# What needs to be done
Only the lines from the beginning of the entries through the one that holds "[00:00:12.00 to 00:00:12.45]" may appear in the answer, written out exactly and free of pictures.

# Material shown
• • •
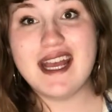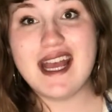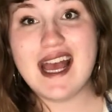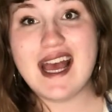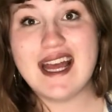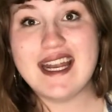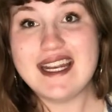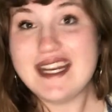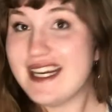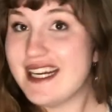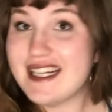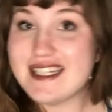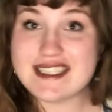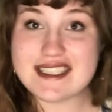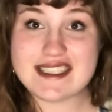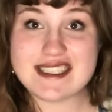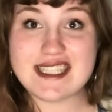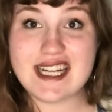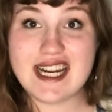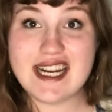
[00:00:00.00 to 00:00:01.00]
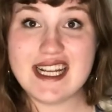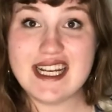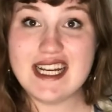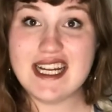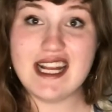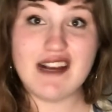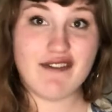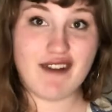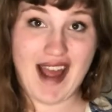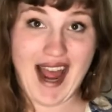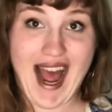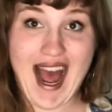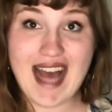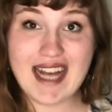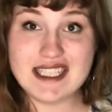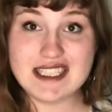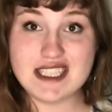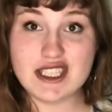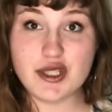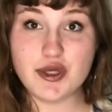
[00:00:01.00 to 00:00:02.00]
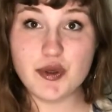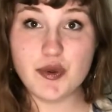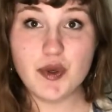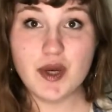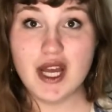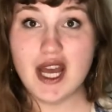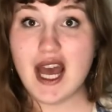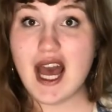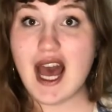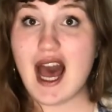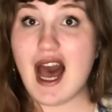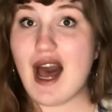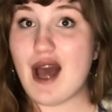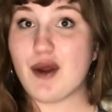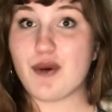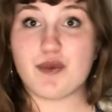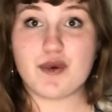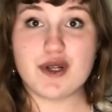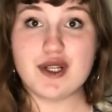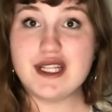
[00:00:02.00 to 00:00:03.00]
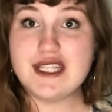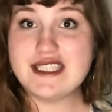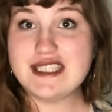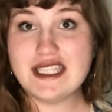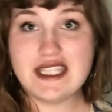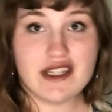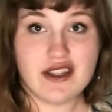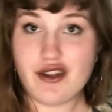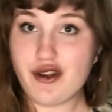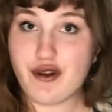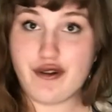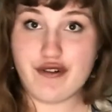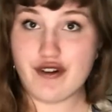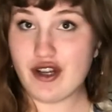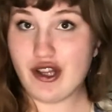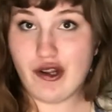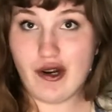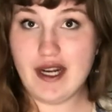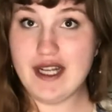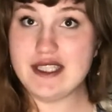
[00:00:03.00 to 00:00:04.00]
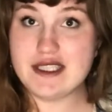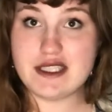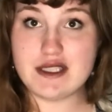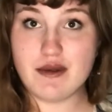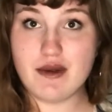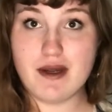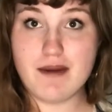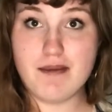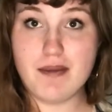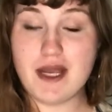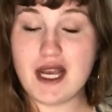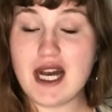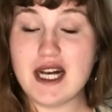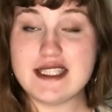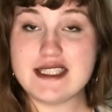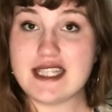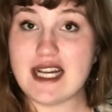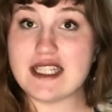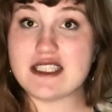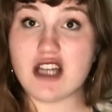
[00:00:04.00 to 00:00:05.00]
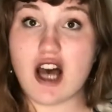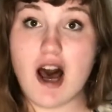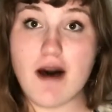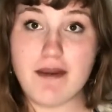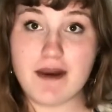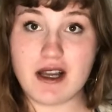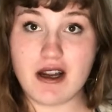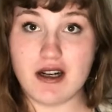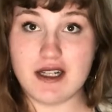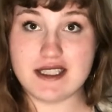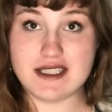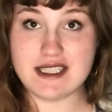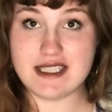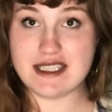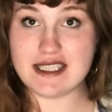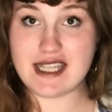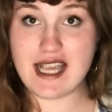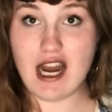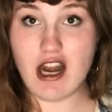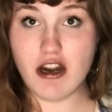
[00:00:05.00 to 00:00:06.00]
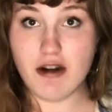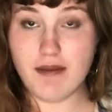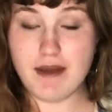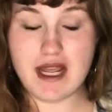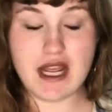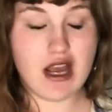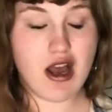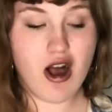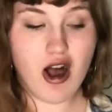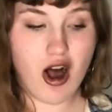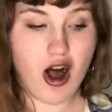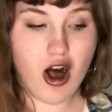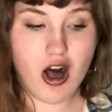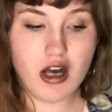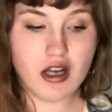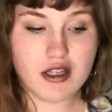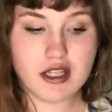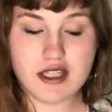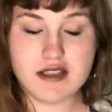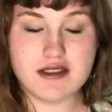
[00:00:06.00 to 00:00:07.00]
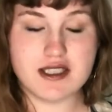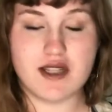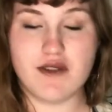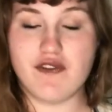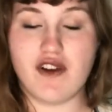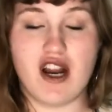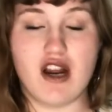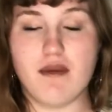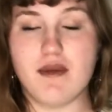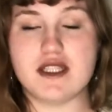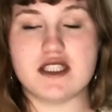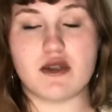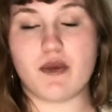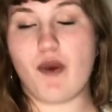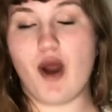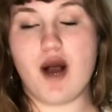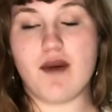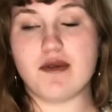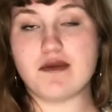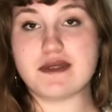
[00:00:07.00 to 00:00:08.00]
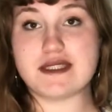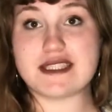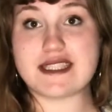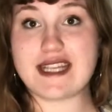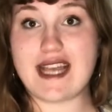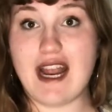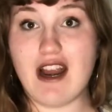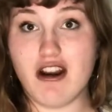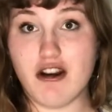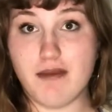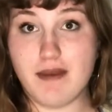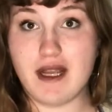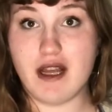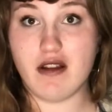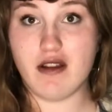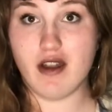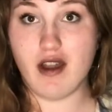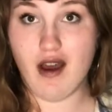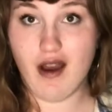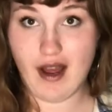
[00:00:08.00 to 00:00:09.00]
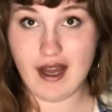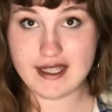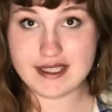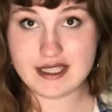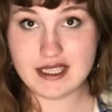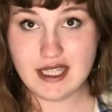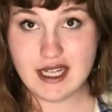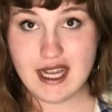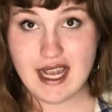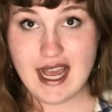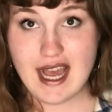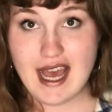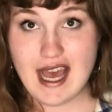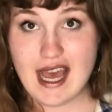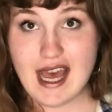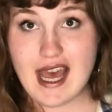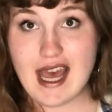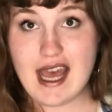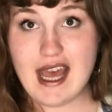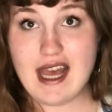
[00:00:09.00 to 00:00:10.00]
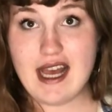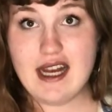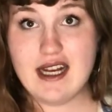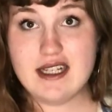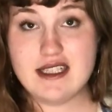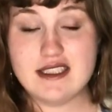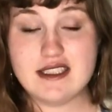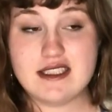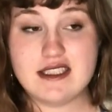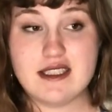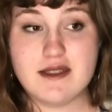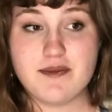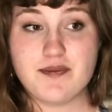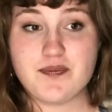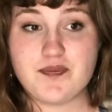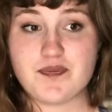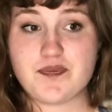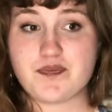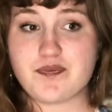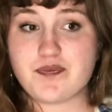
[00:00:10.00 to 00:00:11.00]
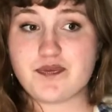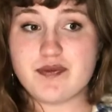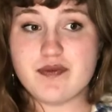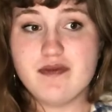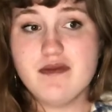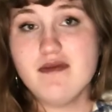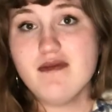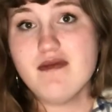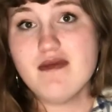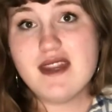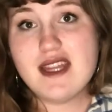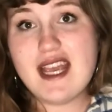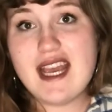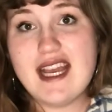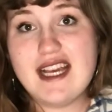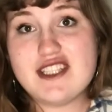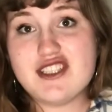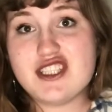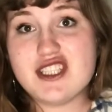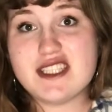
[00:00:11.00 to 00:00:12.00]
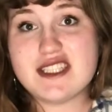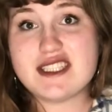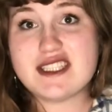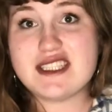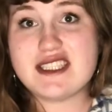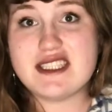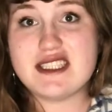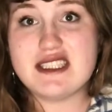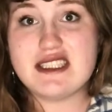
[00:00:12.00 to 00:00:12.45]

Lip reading: and needing to study it if I had to, I really didn't look further into it, because that topic honestly scared me. All those environmental problems scared me a lot. And it just,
• • •
# Result of this task
[00:00:00.00 to 00:00:01.00]
[00:00:01.00 to 00:00:02.00]
[00:00:02.00 to 00:00:03.00]
[00:00:03.00 to 00:00:04.00]
[00:00:04.00 to 00:00:05.00]
[00:00:05.00 to 00:00:06.00]
[00:00:06.00 to 00:00:07.00]
[00:00:07.00 to 00:00:08.00]
[00:00:08.00 to 00:00:09.00]
[00:00:09.00 to 00:00:10.00]
[00:00:10.00 to 00:00:11.00]
[00:00:11.00 to 00:00:12.00]
[00:00:12.00 to 00:00:12.45]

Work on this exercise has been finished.